● **Directions**:
What the answer must contain is every line of the records, exactly, with no pictures.
Segment Start: Supplied data
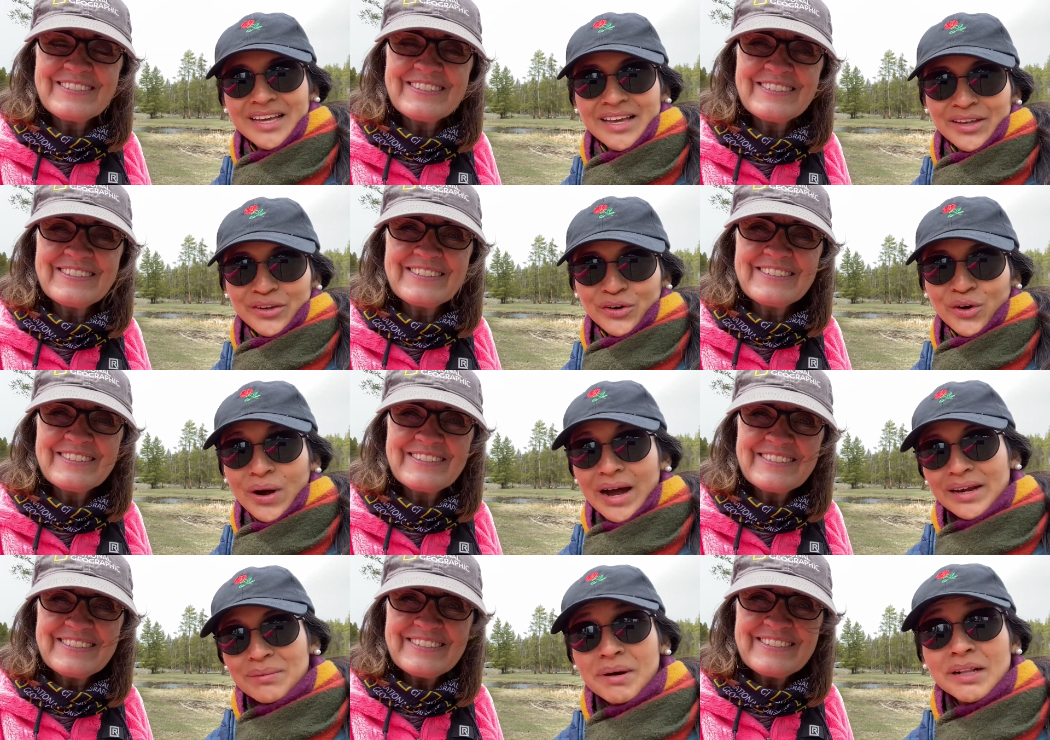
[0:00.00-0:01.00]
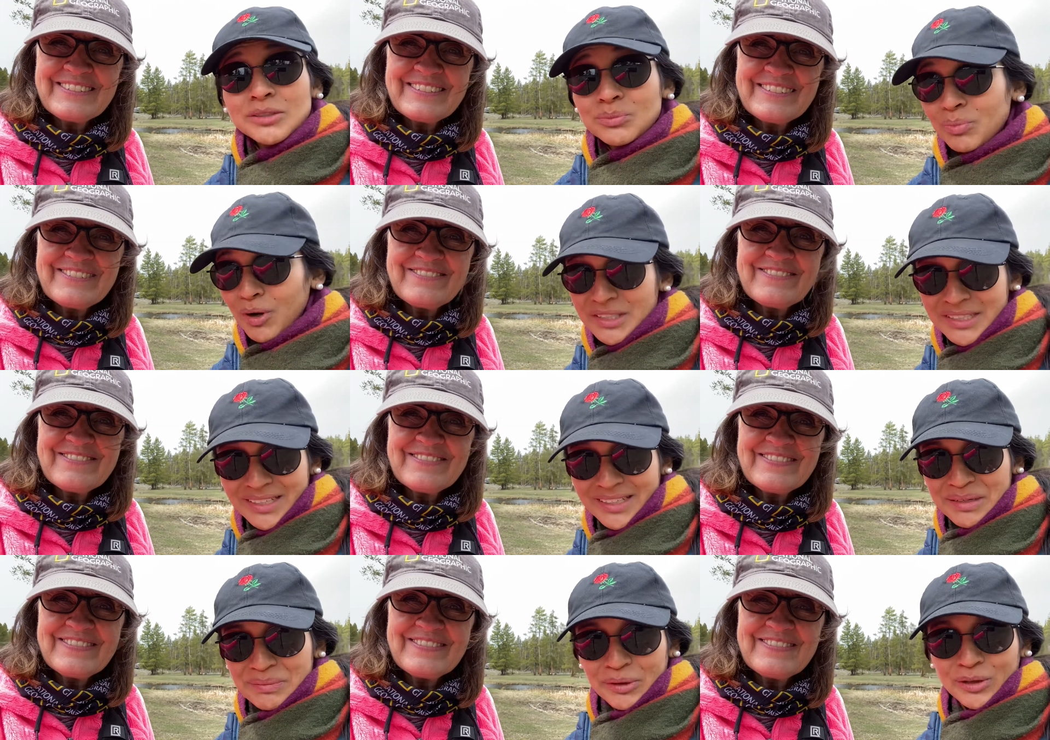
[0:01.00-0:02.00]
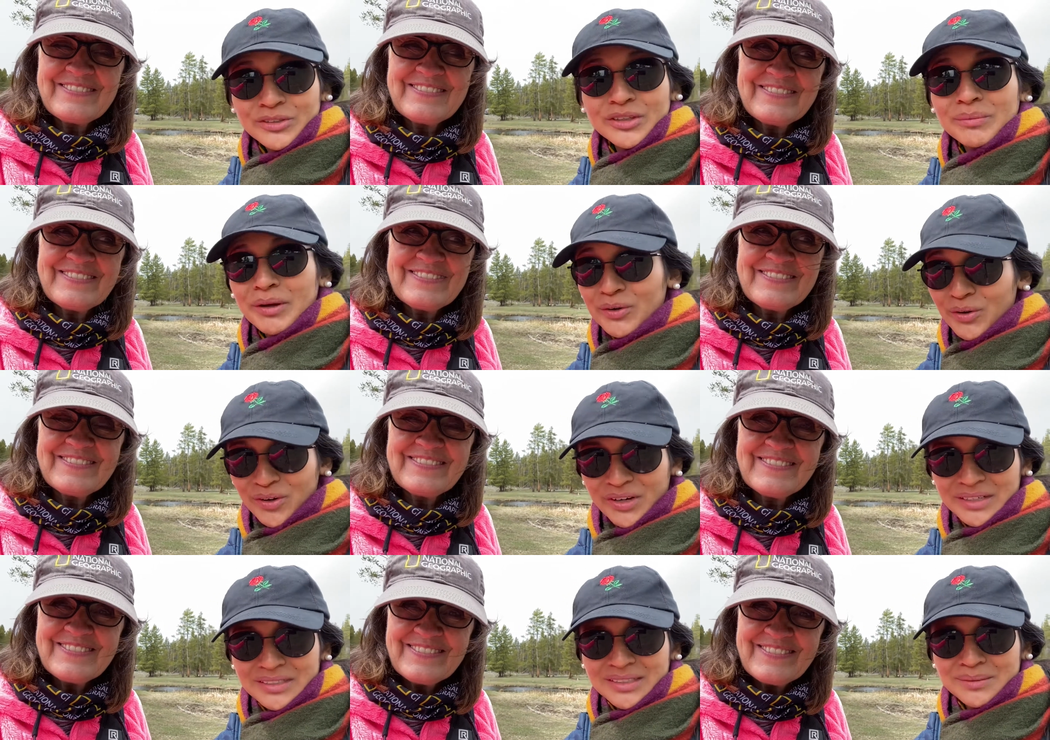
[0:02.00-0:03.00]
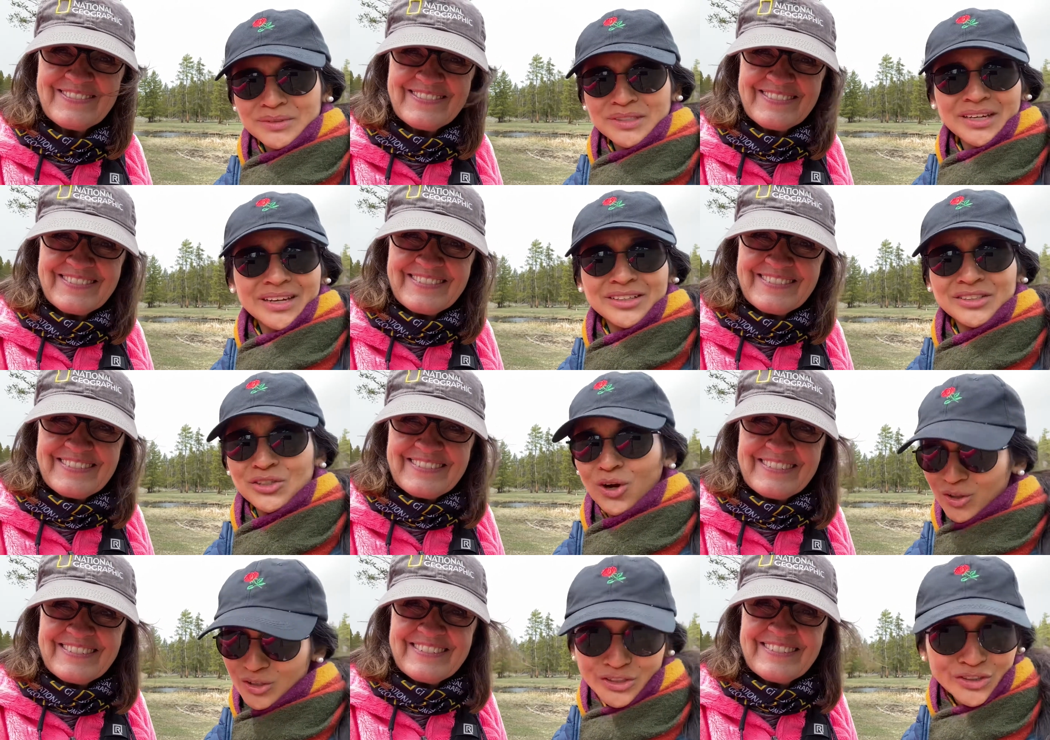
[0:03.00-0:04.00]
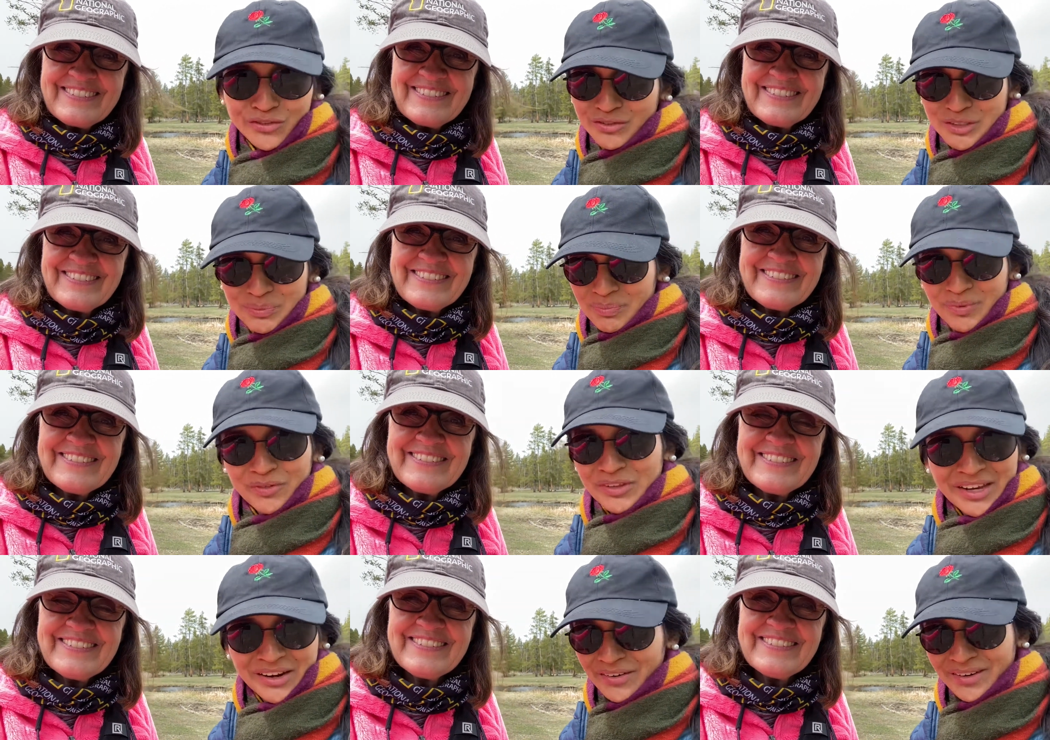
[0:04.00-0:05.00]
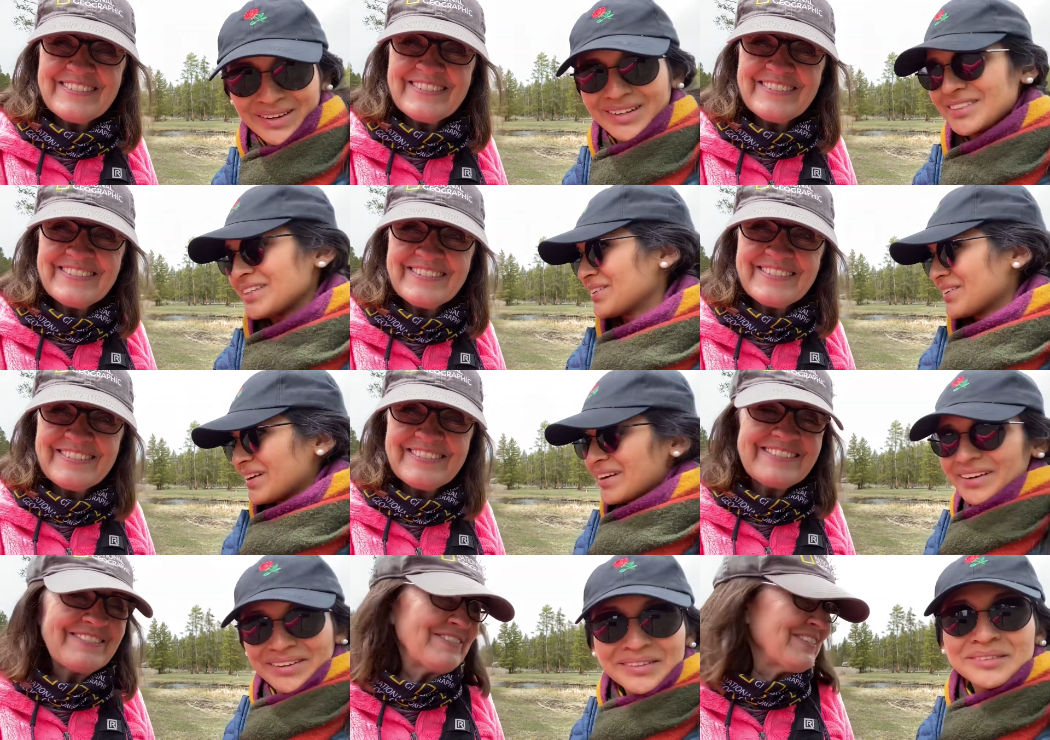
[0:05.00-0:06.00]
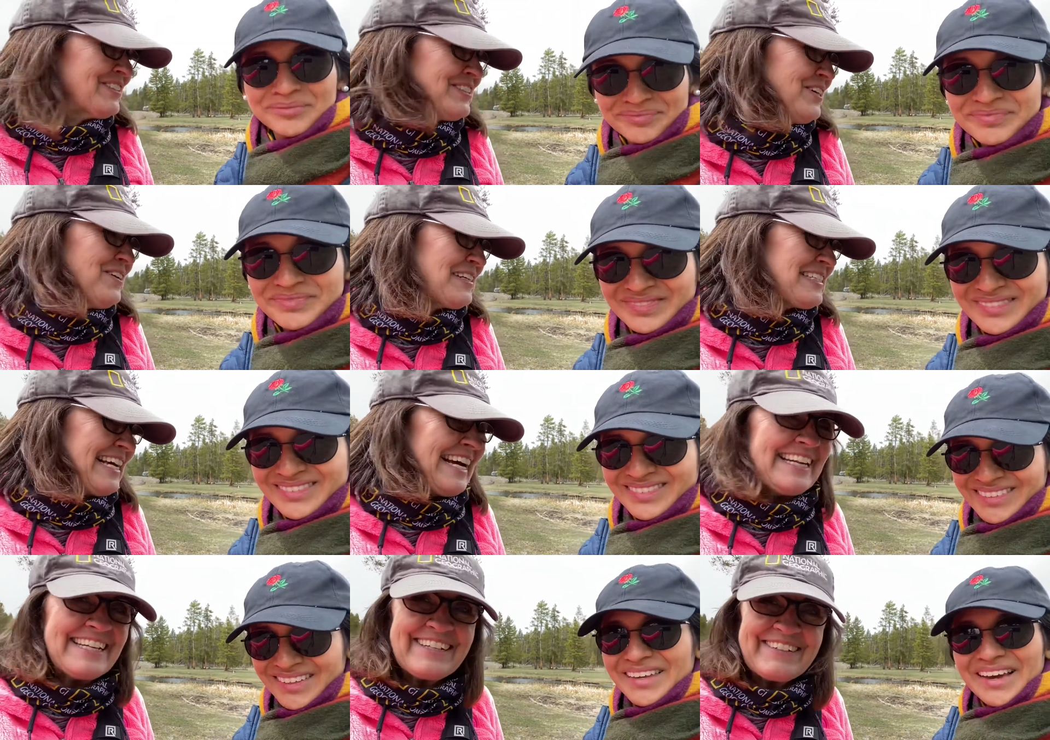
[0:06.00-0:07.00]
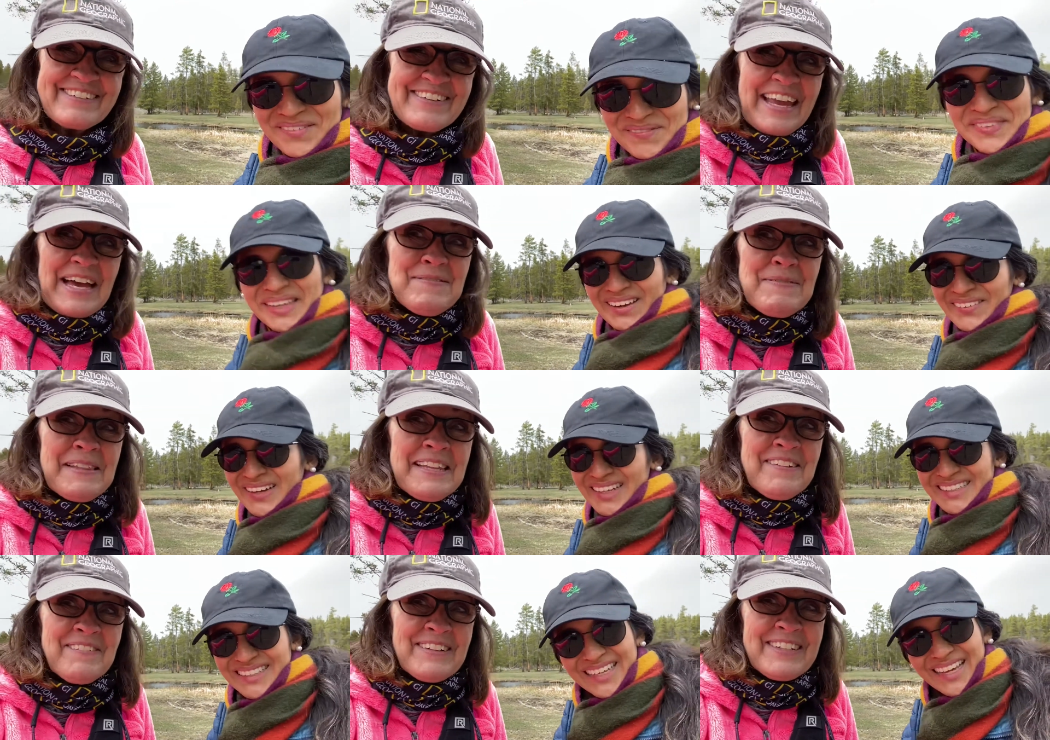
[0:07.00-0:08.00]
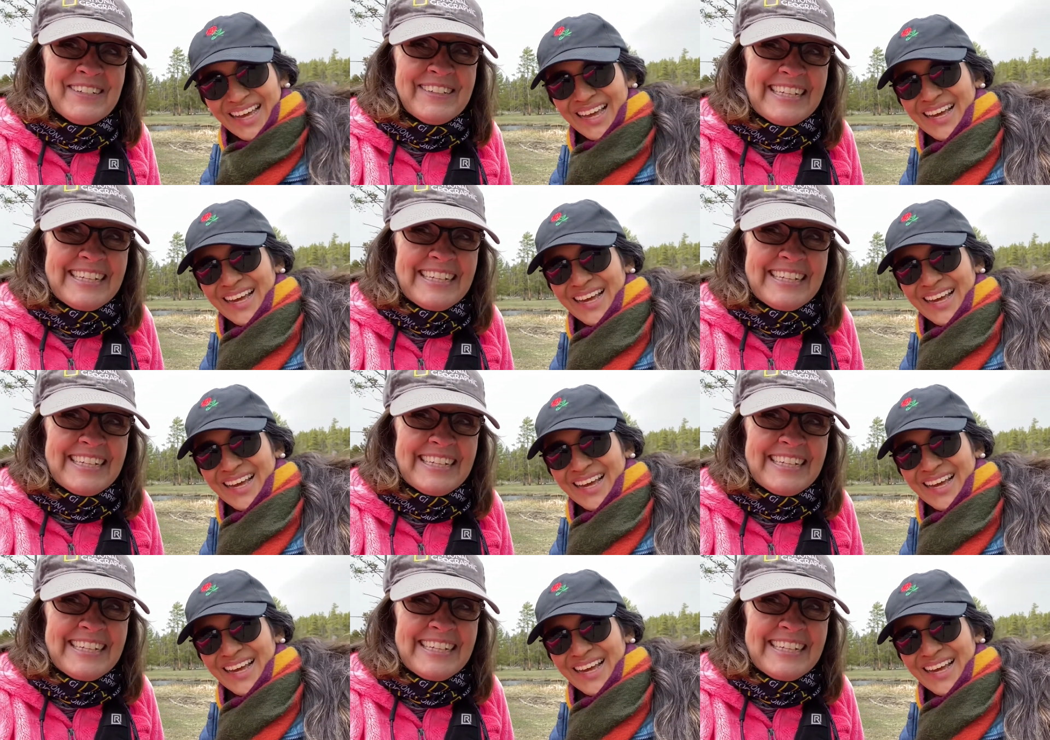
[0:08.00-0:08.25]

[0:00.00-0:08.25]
Speaker 1: you know animals botany but also the microorganisms the geology of this of the area and etc
Speaker 2: we're so excited yep, we can't, can't believe we're doing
Segment End: Supplied data
● **Reply**:
[0:00.00-0:01.00]
[0:01.00-0:02.00]
[0:02.00-0:03.00]
[0:03.00-0:04.00]
[0:04.00-0:05.00]
[0:05.00-0:06.00]
[0:06.00-0:07.00]
[0:07.00-0:08.00]
[0:08.00-0:08.25]

[0:00.00-0:08.25]
Speaker 1: you know animals botany but also the microorganisms the geology of this of the area and etc
Speaker 2: we're so excited yep, we can't, can't believe we're doing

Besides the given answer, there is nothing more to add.